WHAT IS REQUIRED:
Transcribe the line holding "[0:00.00-0:01.04]" together with every line after it, through the end of the records, exactly and with no pictures.

EXCERPTED DATA:
····················

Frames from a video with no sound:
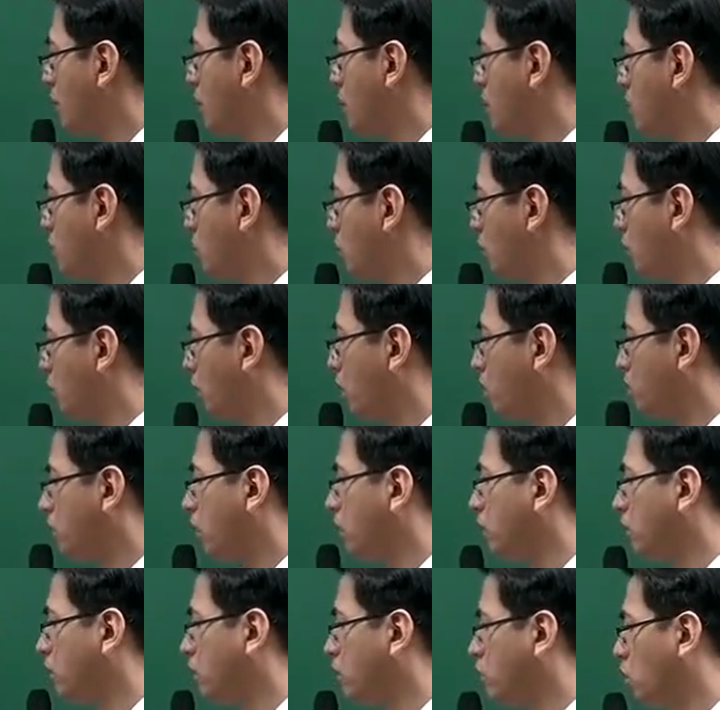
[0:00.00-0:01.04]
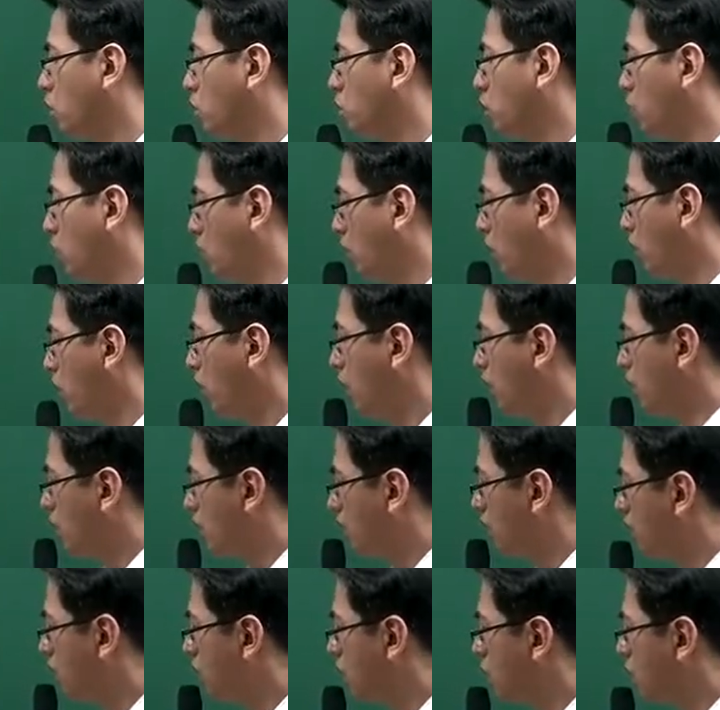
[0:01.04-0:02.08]
합니다. 또는 매수 결정을 통제하고
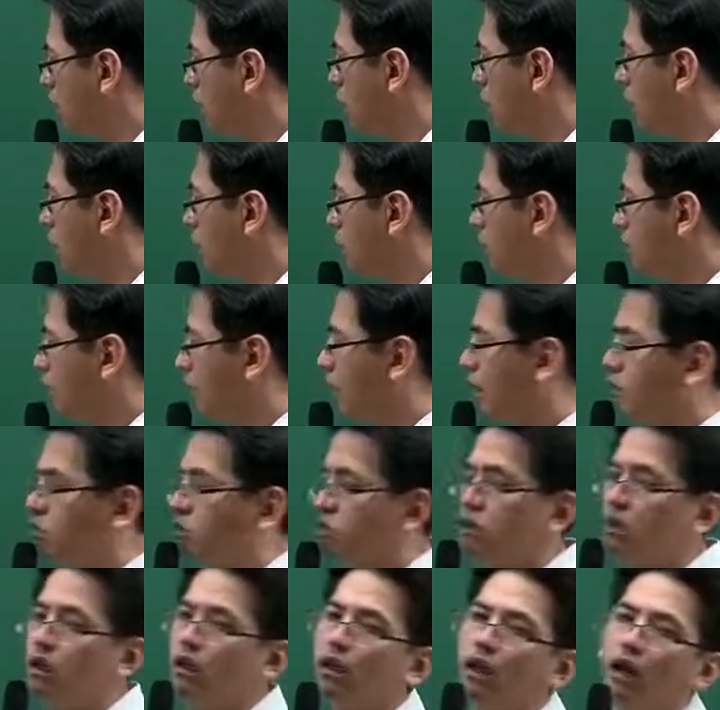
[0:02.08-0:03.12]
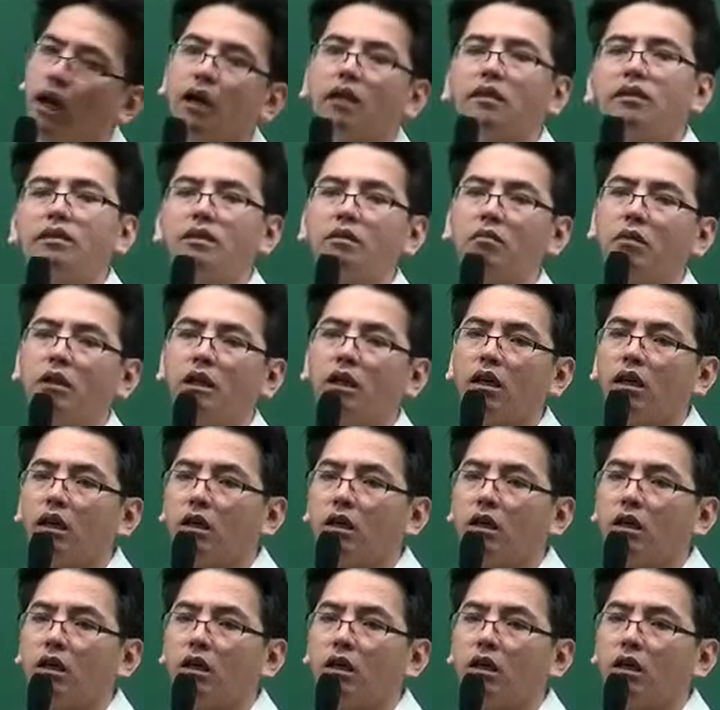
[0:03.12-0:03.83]
2년 내 사주지 않습니다.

····················

REPLY:
[0:00.00-0:01.04]
[0:01.04-0:02.08]
합니다. 또는 매수 결정을 통제하고
[0:02.08-0:03.12]
[0:03.12-0:03.83]
2년 내 사주지 않습니다.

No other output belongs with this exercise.